— Work instruction —
Output the data verbatim, minus the images.

Saved entries
>>>>>

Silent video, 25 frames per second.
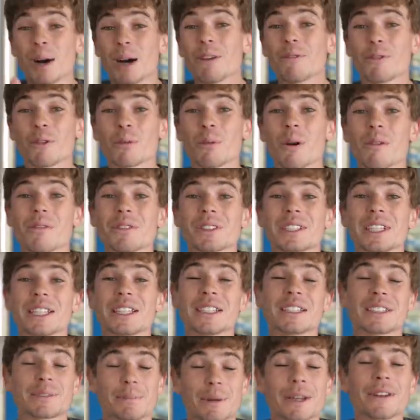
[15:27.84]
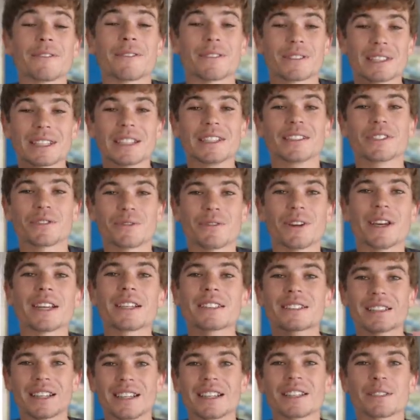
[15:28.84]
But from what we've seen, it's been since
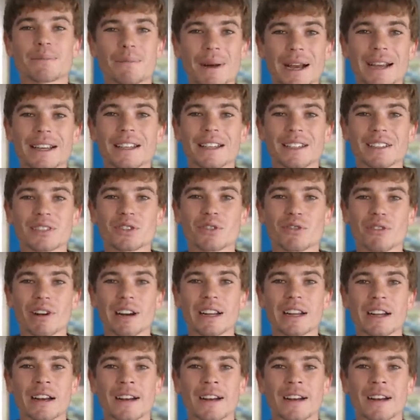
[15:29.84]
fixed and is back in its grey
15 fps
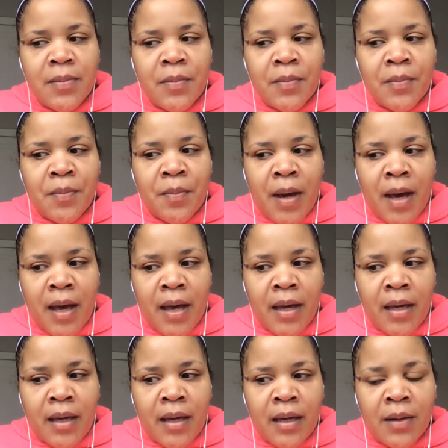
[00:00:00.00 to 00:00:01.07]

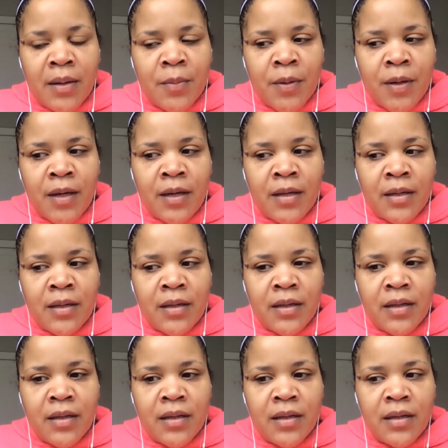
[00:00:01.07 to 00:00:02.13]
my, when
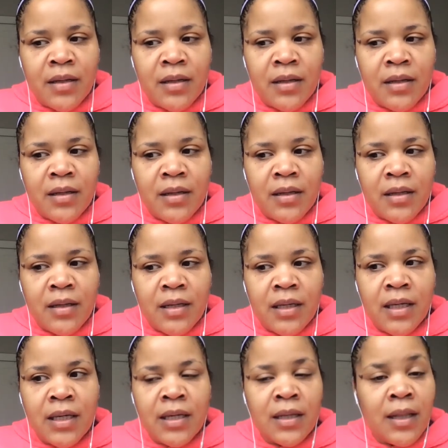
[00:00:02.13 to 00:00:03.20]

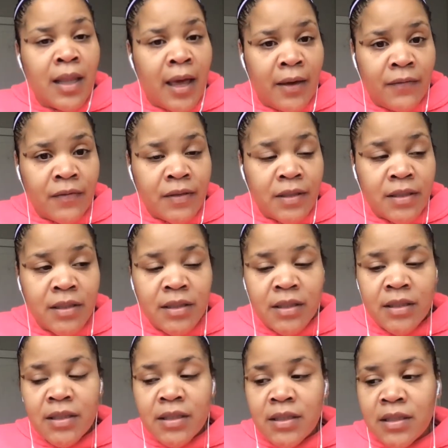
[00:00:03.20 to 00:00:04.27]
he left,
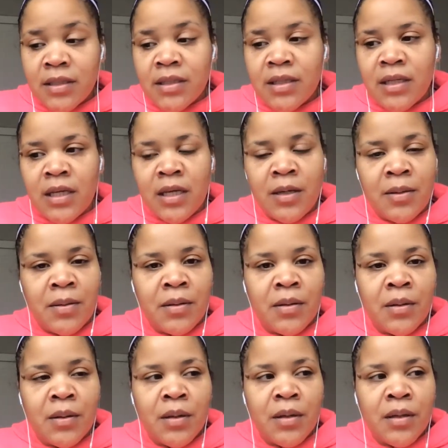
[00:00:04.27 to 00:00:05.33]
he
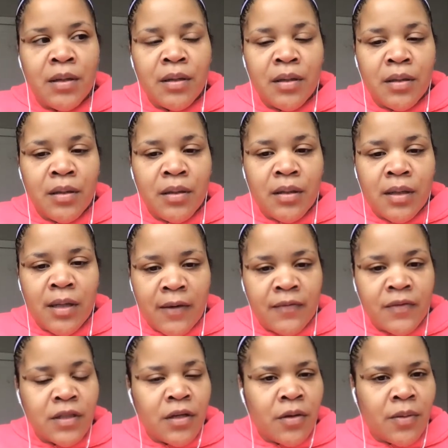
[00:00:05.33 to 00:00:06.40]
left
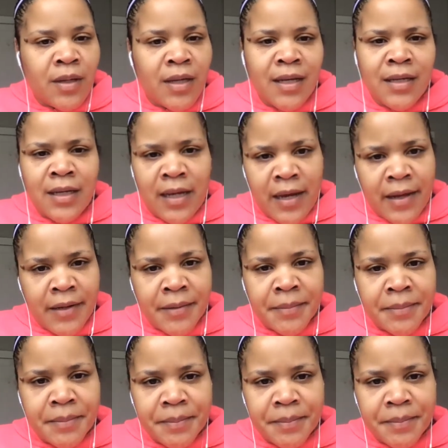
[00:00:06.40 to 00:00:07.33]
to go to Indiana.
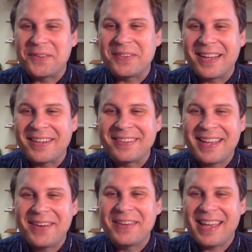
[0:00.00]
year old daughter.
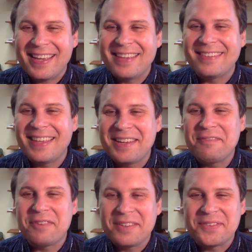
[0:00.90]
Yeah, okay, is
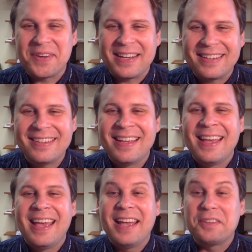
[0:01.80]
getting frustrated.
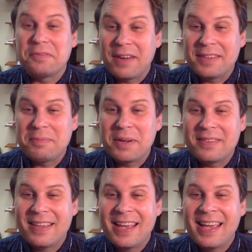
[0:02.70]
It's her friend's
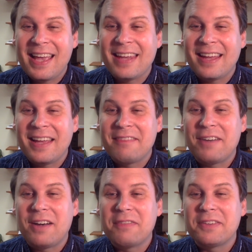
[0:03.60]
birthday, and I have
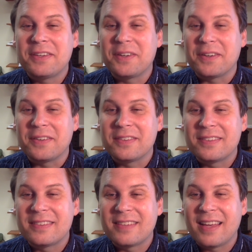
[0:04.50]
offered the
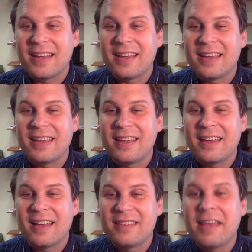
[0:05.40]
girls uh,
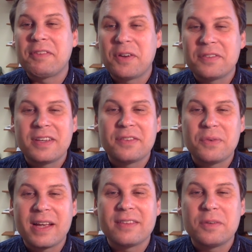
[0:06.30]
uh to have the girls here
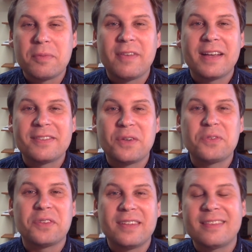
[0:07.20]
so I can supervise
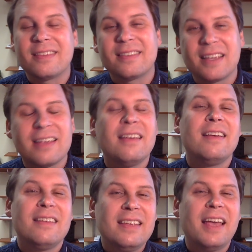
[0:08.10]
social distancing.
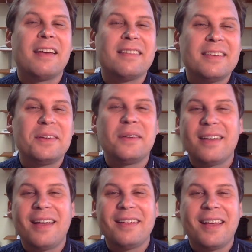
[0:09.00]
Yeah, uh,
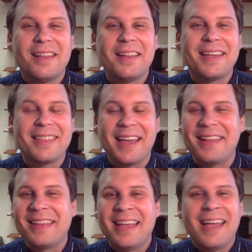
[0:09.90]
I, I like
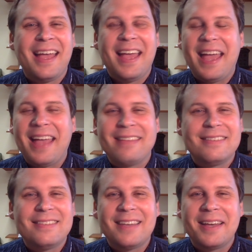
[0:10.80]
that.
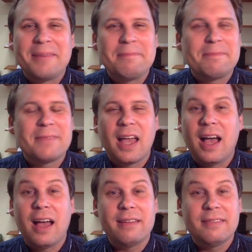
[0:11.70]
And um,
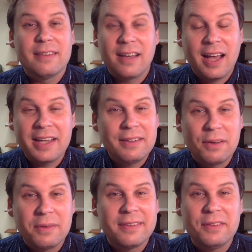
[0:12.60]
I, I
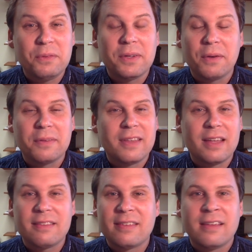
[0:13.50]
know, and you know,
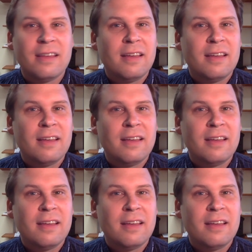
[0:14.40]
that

<<<<<

— Response to the task —
Silent video, 25 frames per second.
[15:27.84]
[15:28.84]
But from what we've seen, it's been since
[15:29.84]
fixed and is back in its grey
15 fps
[00:00:00.00 to 00:00:01.07]

[00:00:01.07 to 00:00:02.13]
my, when
[00:00:02.13 to 00:00:03.20]

[00:00:03.20 to 00:00:04.27]
he left,
[00:00:04.27 to 00:00:05.33]
he
[00:00:05.33 to 00:00:06.40]
left
[00:00:06.40 to 00:00:07.33]
to go to Indiana.
[0:00.00]
year old daughter.
[0:00.90]
Yeah, okay, is
[0:01.80]
getting frustrated.
[0:02.70]
It's her friend's
[0:03.60]
birthday, and I have
[0:04.50]
offered the
[0:05.40]
girls uh,
[0:06.30]
uh to have the girls here
[0:07.20]
so I can supervise
[0:08.10]
social distancing.
[0:09.00]
Yeah, uh,
[0:09.90]
I, I like
[0:10.80]
that.
[0:11.70]
And um,
[0:12.60]
I, I
[0:13.50]
know, and you know,
[0:14.40]
that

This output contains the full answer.